====== Data records ======

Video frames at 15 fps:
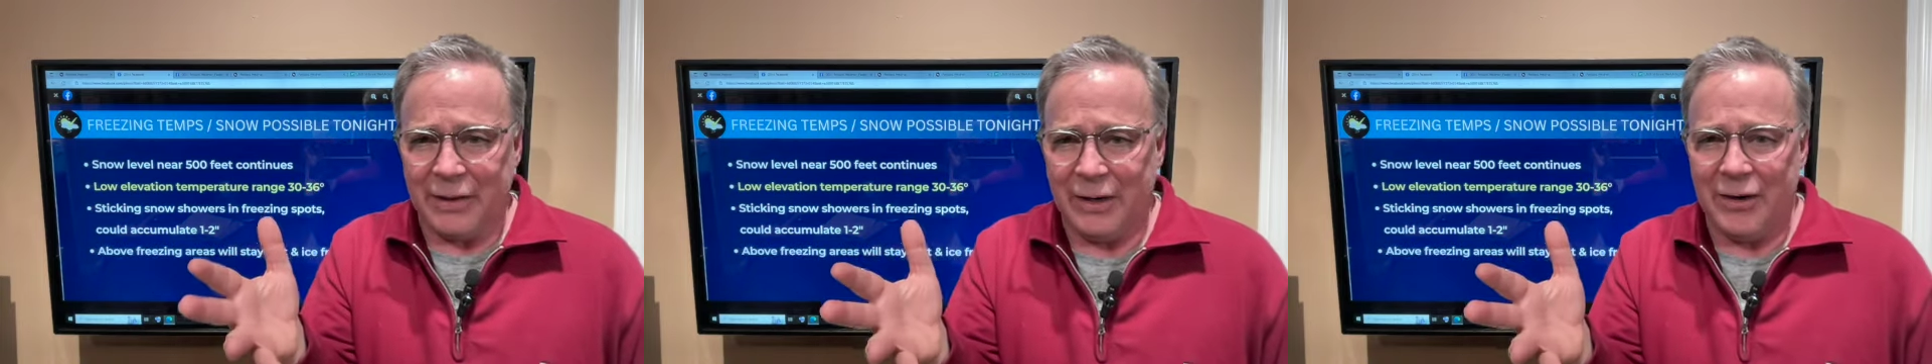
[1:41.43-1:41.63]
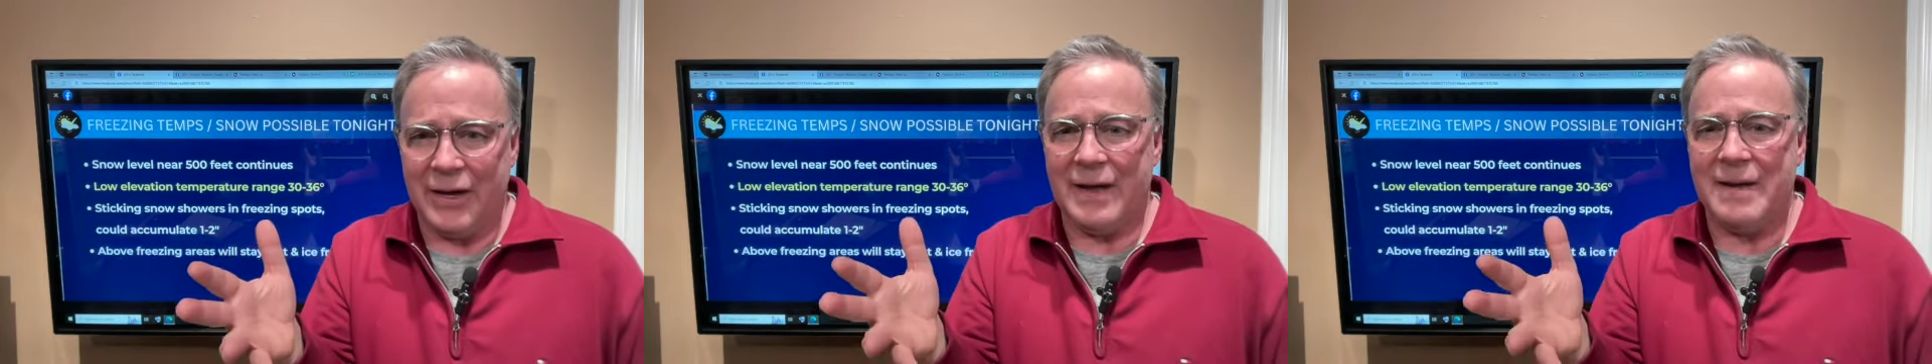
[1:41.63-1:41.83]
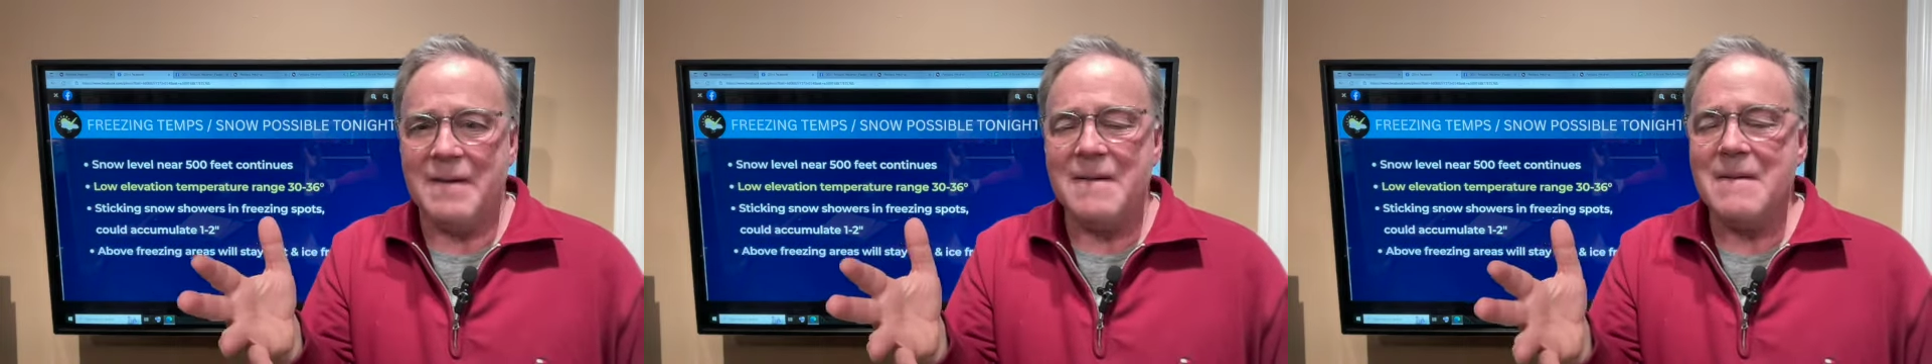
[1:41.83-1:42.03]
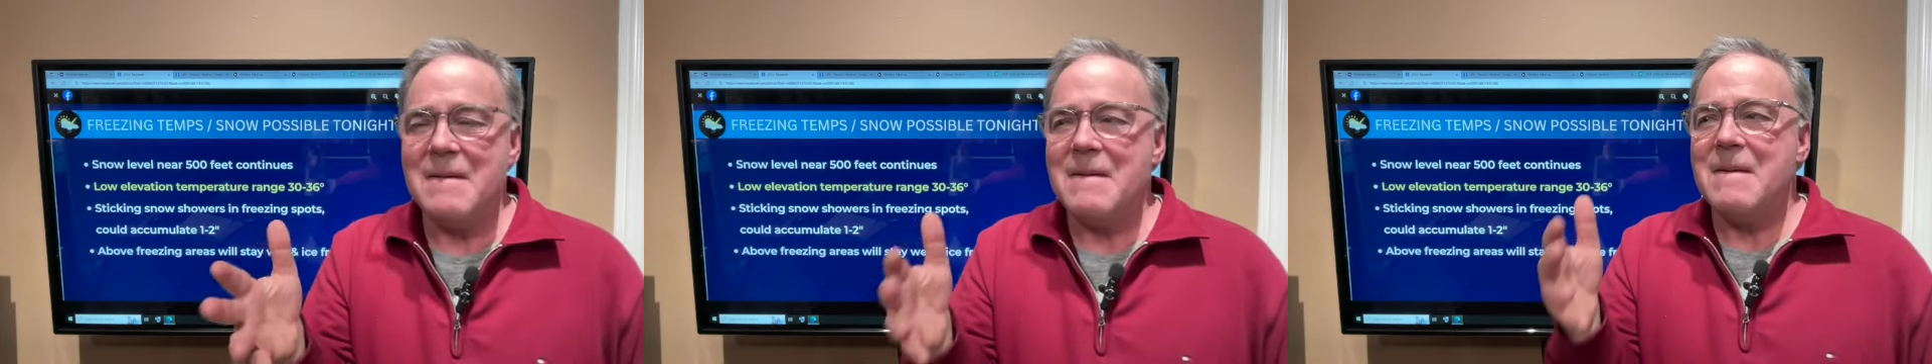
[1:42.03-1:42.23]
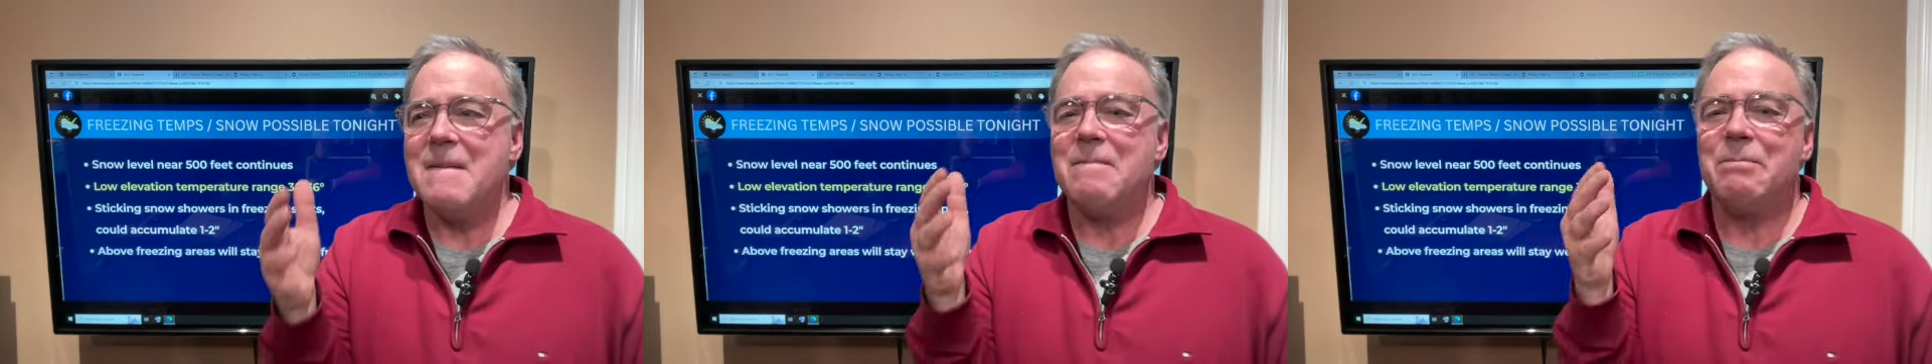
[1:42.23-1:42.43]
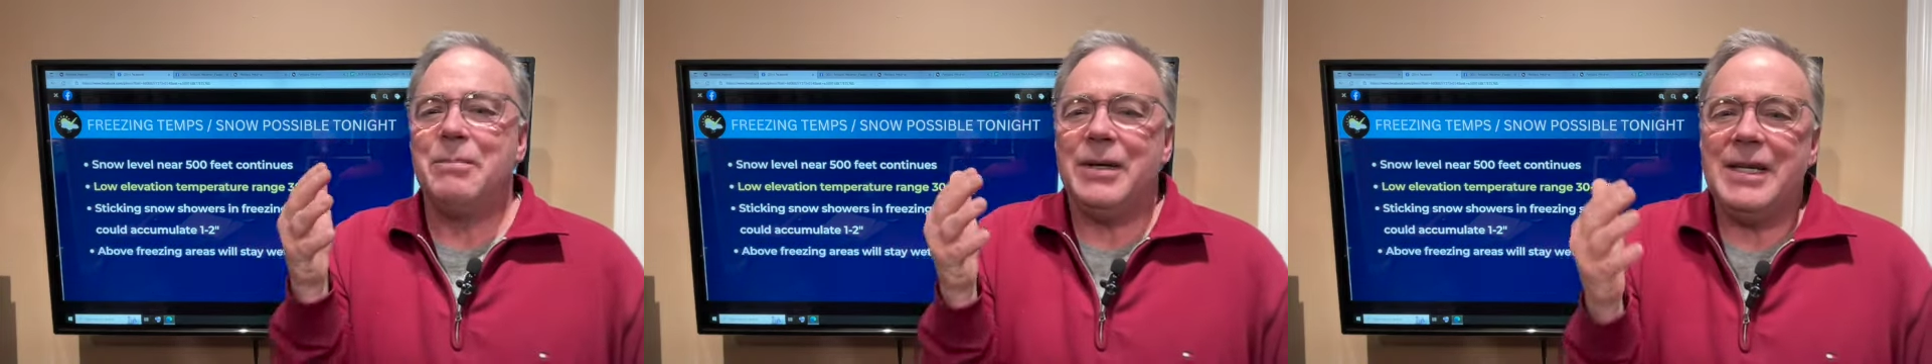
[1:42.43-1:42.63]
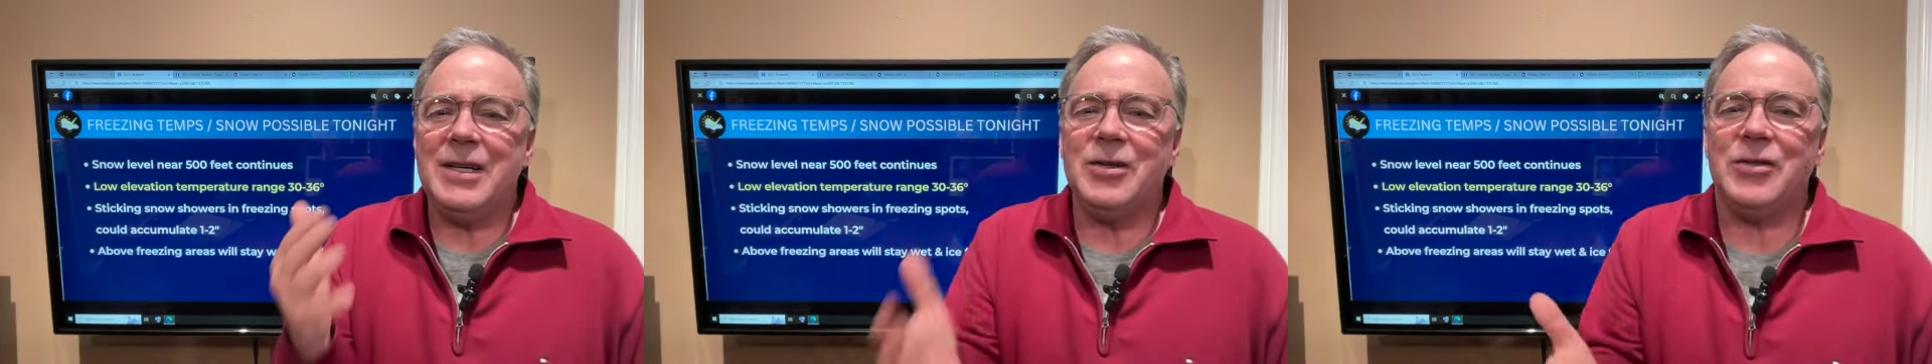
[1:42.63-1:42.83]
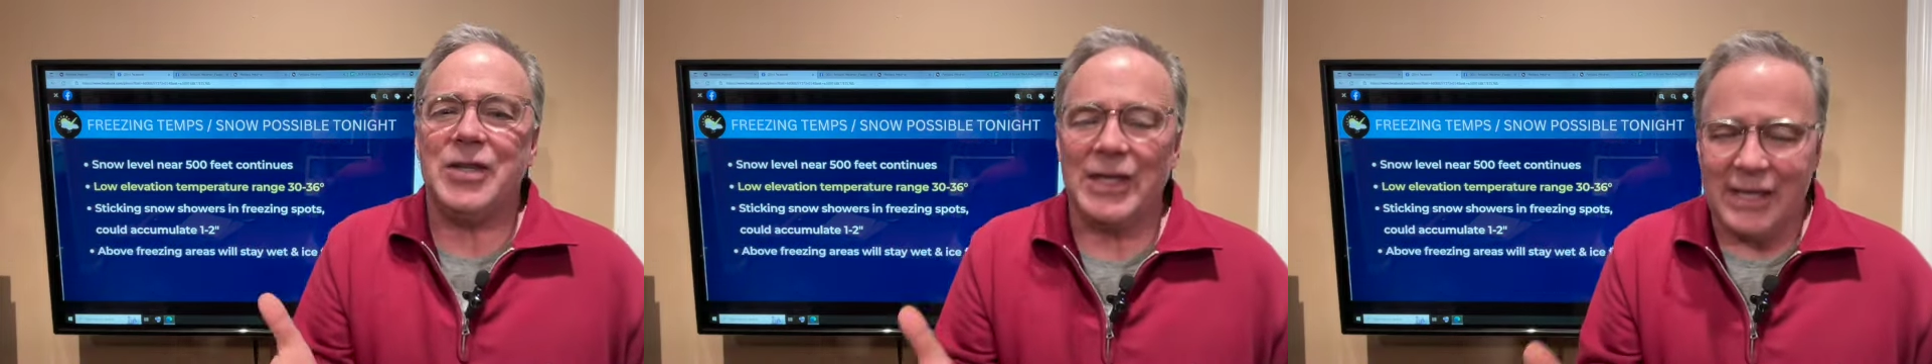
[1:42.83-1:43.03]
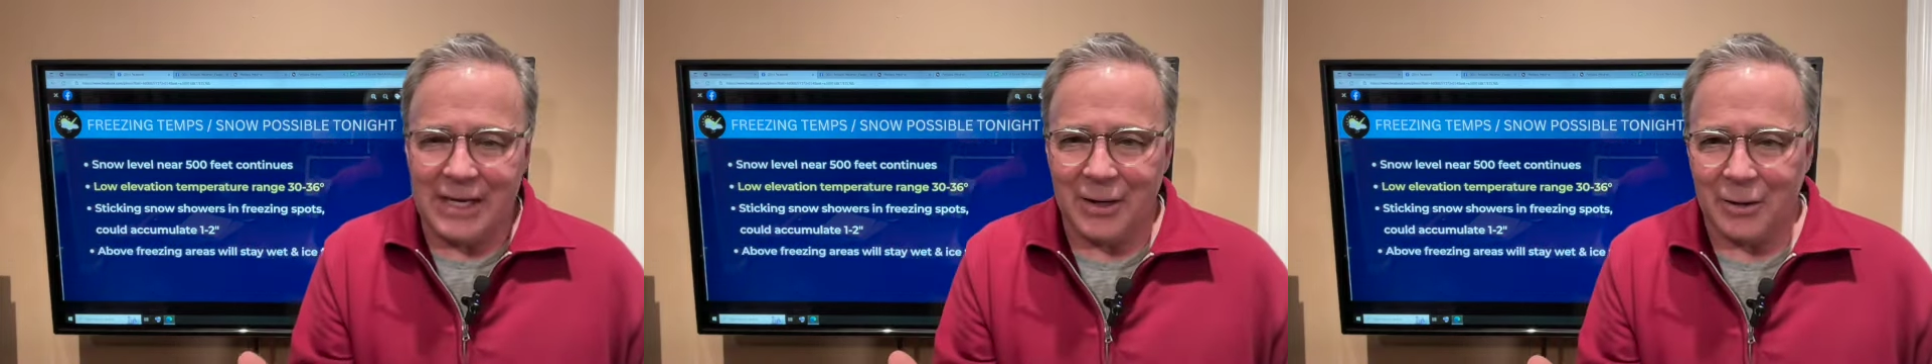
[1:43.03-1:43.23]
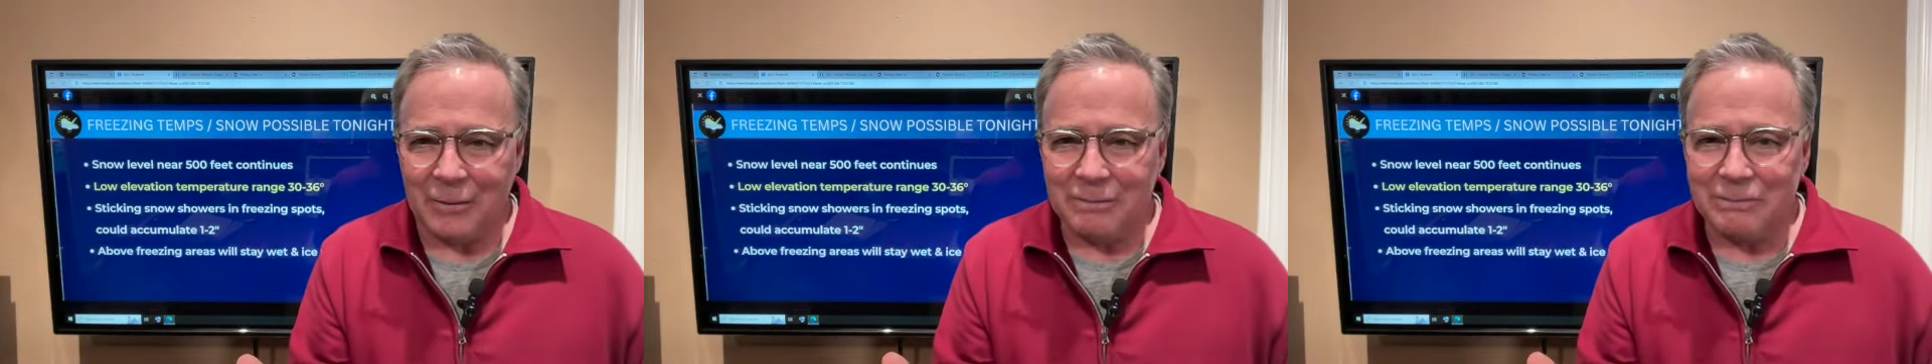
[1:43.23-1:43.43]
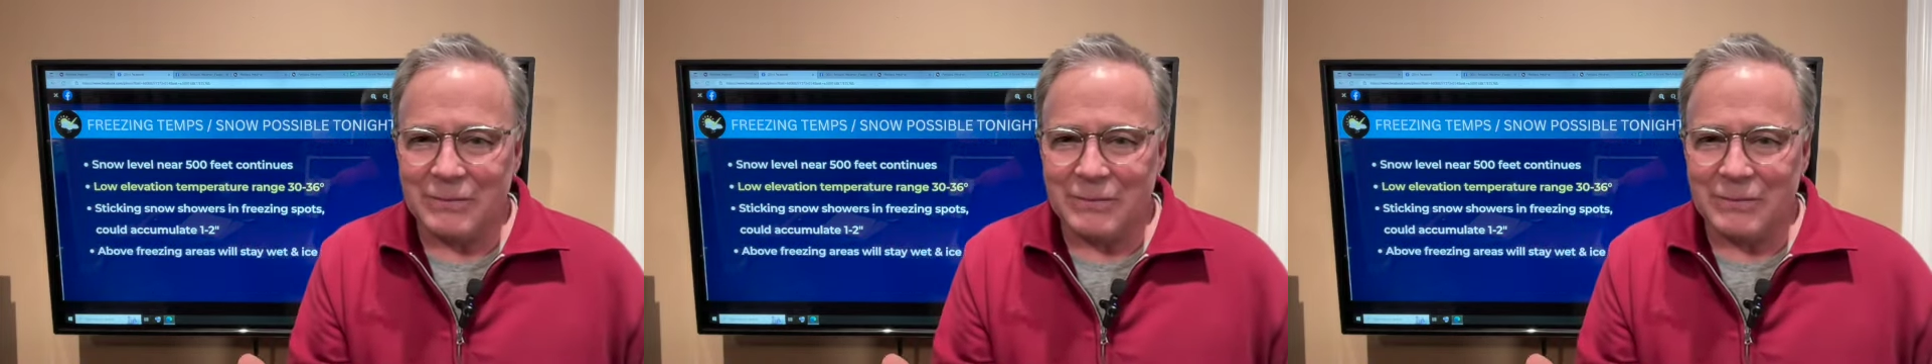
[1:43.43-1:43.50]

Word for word: area. But here's the deal:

======

Please write out the entire listing above exactly, but leave the pictures out.

Solution to the problem:
Video frames at 15 fps:
[1:41.43-1:41.63]
[1:41.63-1:41.83]
[1:41.83-1:42.03]
[1:42.03-1:42.23]
[1:42.23-1:42.43]
[1:42.43-1:42.63]
[1:42.63-1:42.83]
[1:42.83-1:43.03]
[1:43.03-1:43.23]
[1:43.23-1:43.43]
[1:43.43-1:43.50]

Word for word: area. But here's the deal:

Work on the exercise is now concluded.